Si le lien se vérifie, il ne serait pas nécessairement direct. « Dans ce genre de trafic, il y a toujours un ou des intermédiaires. Claude Hermant ne connaissait pas forcément la destination finale des armes. Ça montrerait en tout cas la porosité entre certains milieux islamistes et du banditisme. » Un autre aspect s’ajoute à ce dossier. Claude Hermant était un informateur de la gendarmerie (ci-dessous). Mais il aurait trafiqué les armes, « pour son propre compte, tempèrent nos deux sources, pas celui de la gendarmerie. Il la mouille pour s’en sortir. »

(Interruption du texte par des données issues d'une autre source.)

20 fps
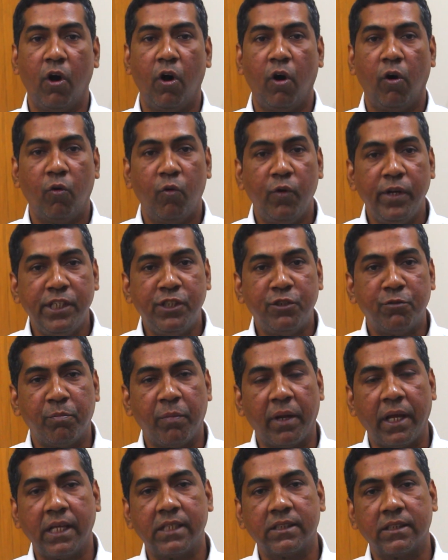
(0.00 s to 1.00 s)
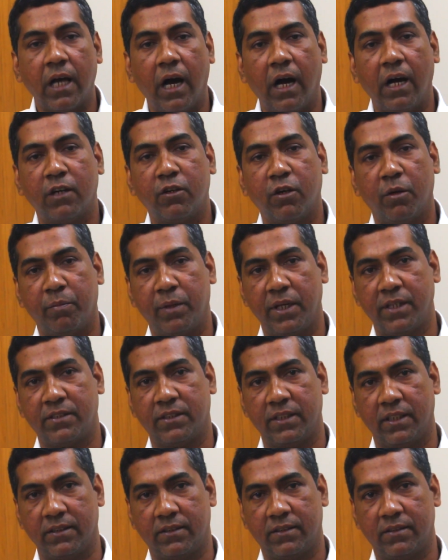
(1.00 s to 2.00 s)
which makes a complete
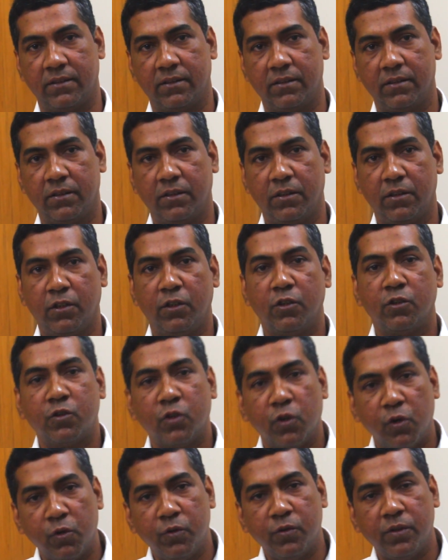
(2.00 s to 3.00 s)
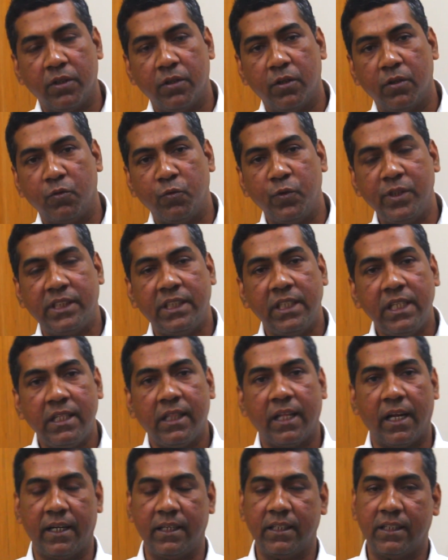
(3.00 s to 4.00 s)
sense. So, we see
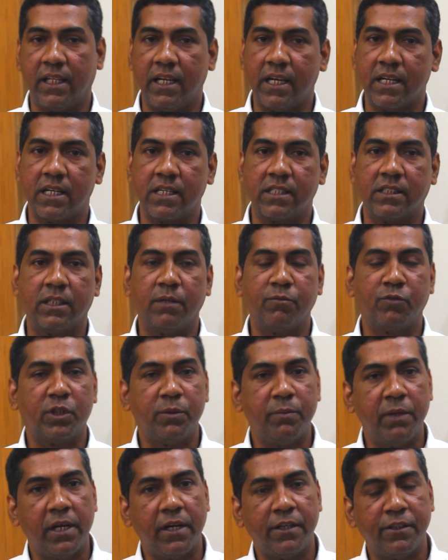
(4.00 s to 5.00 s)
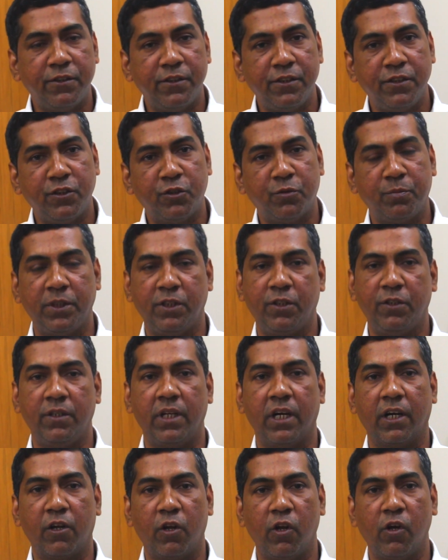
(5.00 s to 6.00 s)
that there are some similarities between a
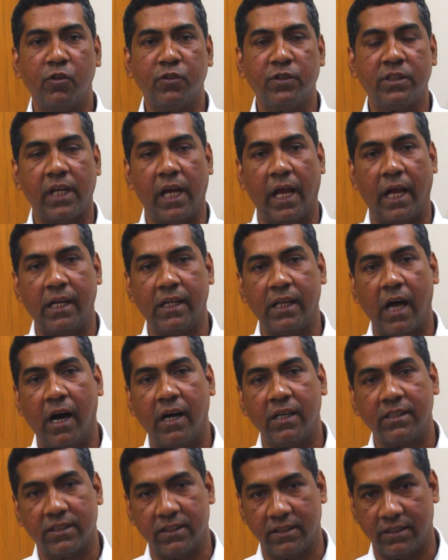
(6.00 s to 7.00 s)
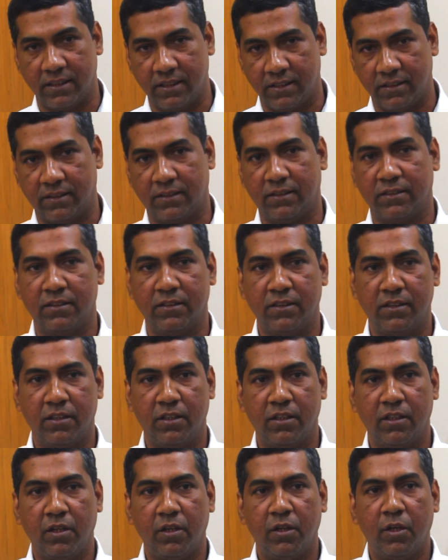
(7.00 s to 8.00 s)
clause and a sentence.
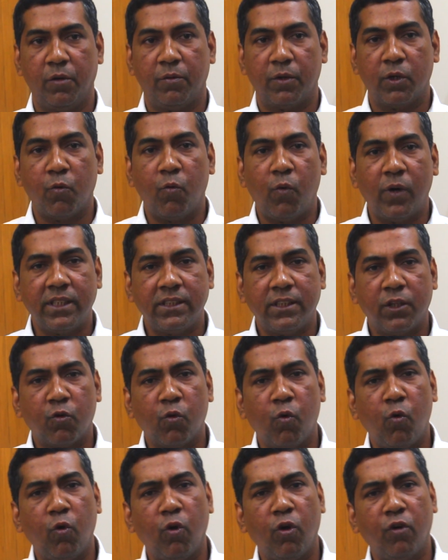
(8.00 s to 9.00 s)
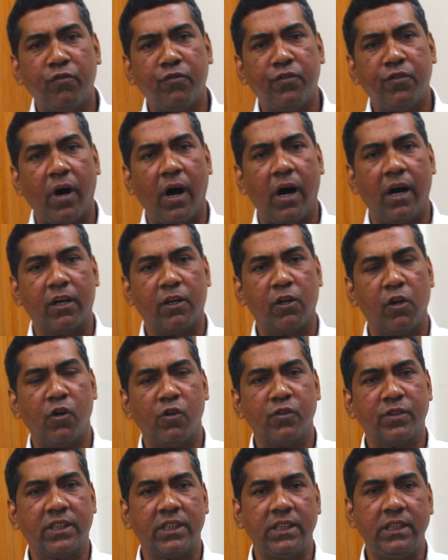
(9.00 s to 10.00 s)
What is the role of a
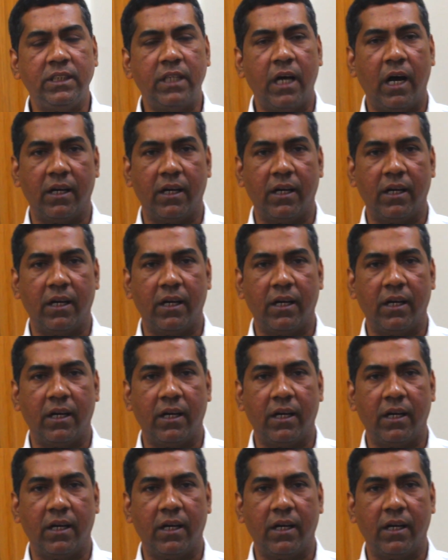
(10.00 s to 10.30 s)
clause in a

Claude Hermant, du FN à la maison flamande de Lambersart
Âgé de 51 ans, Claude Hermant a un passé bien rempli dans les milieux « barbouzards » et d’extrême droite. Ancien membre de la sécurité du FN dans les années 90, il a aussi été mercenaire (Angola, Congo, Croatie). Au cours des dernières années, il s’est fait connaître dans la région en étant un leader de l’ex-Maison flamande de Lambersart. Ces derniers temps, il travaillait dans une friterie à Lille.

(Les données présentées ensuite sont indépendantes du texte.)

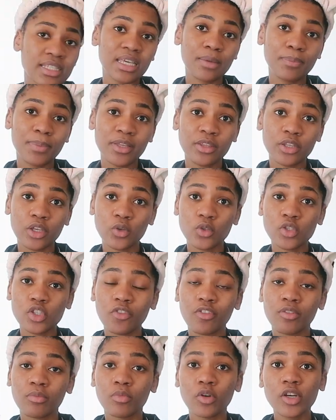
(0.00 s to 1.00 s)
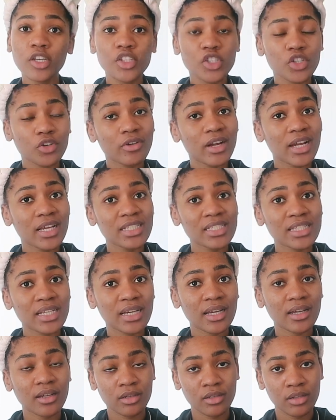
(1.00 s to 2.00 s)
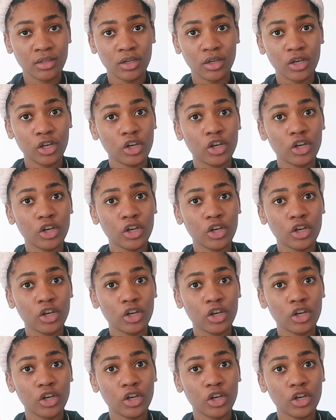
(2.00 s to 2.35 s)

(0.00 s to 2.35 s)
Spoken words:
skipping the use of a moisturizer,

Ces mails qui jettent le trouble
« Salut Claude, nous avons vu avec notre hiérarchie… Nous sommes partant(s) pour les deux dossiers que tu nous as présentés (armes-Charleroi…)… » Imaginons que vous tombiez sur ce type de message (parmi une dizaine) qui aurait été envoyé par un gendarme à Claude Hermant, le 21 novembre 2014 à 8 h 47. Que ce mail soit en possession du juge d’instruction en compagnie d’autres pièces transmises par un homme sourcilleux. Qu’un proche du prévenu certifie que « Claude Hermant a assuré ses arrières… », voilà qui ajouterait au trouble. Poursuivi pour trafic d’armes en bande organisée (lire ci-dessus), Claude Hermant, 51 ans, placé à l’isolement au centre pénitentiaire de Lille-Annœullin, entend « laver son honneur ». « Mon client est un combattant, il n’aurait jamais travaillé contre les intérêts de son pays », poursuit Me Maxime Moulin.

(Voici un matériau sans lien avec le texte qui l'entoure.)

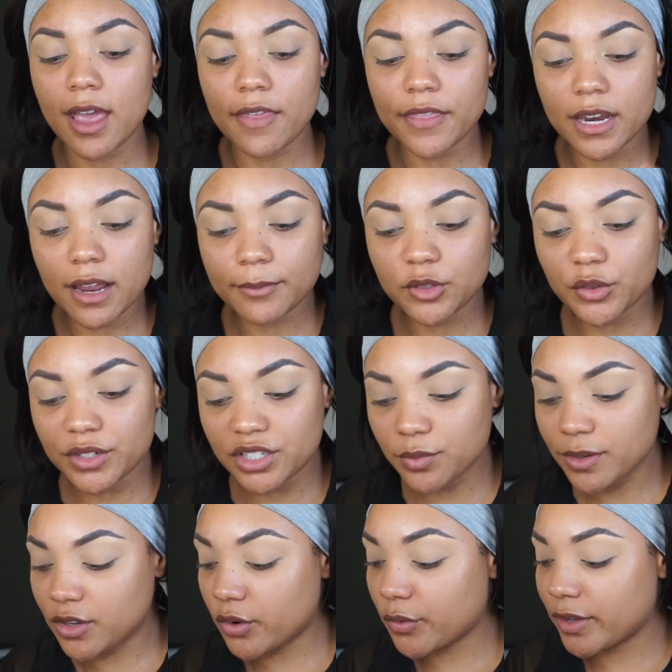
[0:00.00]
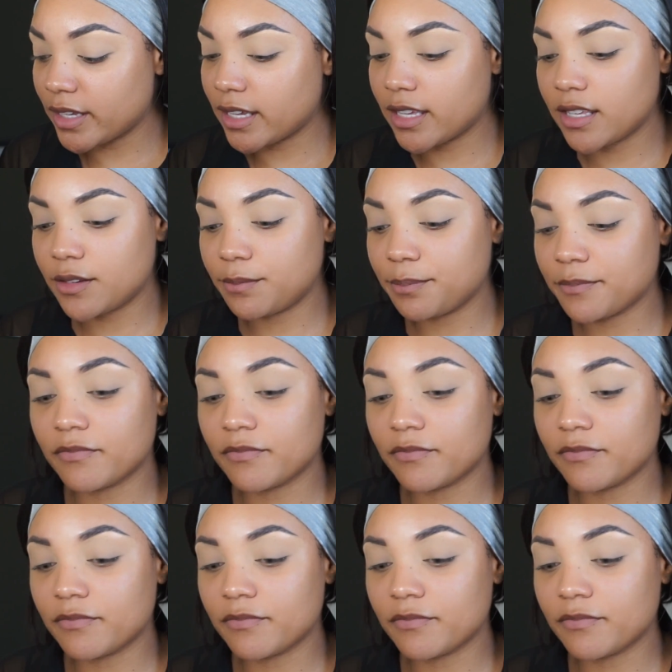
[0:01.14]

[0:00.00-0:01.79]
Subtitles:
and then I'm going to be going in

La question est de savoir si le prévenu, via ces mails, était missionné (instrumentalisé) par quelques services de renseignements de la métropole lilloise. Si ces missions ont bien conduit l’ex-barbouze près de Charleroi pour y surveiller un hypothétique trafiquant. Si cette affaire croise le travail de la justice belge qui cherche à déterminer la solidité des liens entre Amédy Coulibaly et un trafiquant d’armes présumé domicilié à… Charleroi. Si le Lillois a joué le jeu des services ou double jeu.
« Le prochain Marc Fievet »
Selon nos informations, l’ex-mercenaire aurait acheté des armes « neutralisées » via une entreprise slovène (AFG) ayant pignon sur rue. « Il se servait de ces armes pour infiltrer le grand banditisme… », affirme un familier. Le renvoi à un message daté du 24 mai 2014 délivré à l’un de ses correspondants gendarmes se montre plus précis : « afg livre des armes qui ensuite suivent un circuit de remilitarisation et finissent dans les quartiers (lillois). » Les enquêteurs restent convaincus que Claude Hermant, présumé innocent, serait la tête pensante d’un important trafic au minimum régional. La nature des armes saisies, leur nombre, les factures… doivent permettre de clarifier une situation complexe.
Une affaire de vengeance et de balance plane également sur ce dossier dont chaque tiroir possède ses secrets. Joint ce jeudi, l’état-major de la gendarmerie de Villeneuve-d’Ascq renvoie à « la commission rogatoire internationale, aux services de police concernés, au procureur… ». Dans les couloirs du palais de justice, Claude Hermant s’était fait plus loquace. Il ne serait pas « le prochain Marc Fievet ». Allusion directe à cet ex-inspecteur des douanes français arrêté par les autorités canadiennes et lâché par sa hiérarchie. Qui, après avoir purgé onze ans de prison, se bat pour obtenir sa réhabilitation. Que le chemin s’annonce long.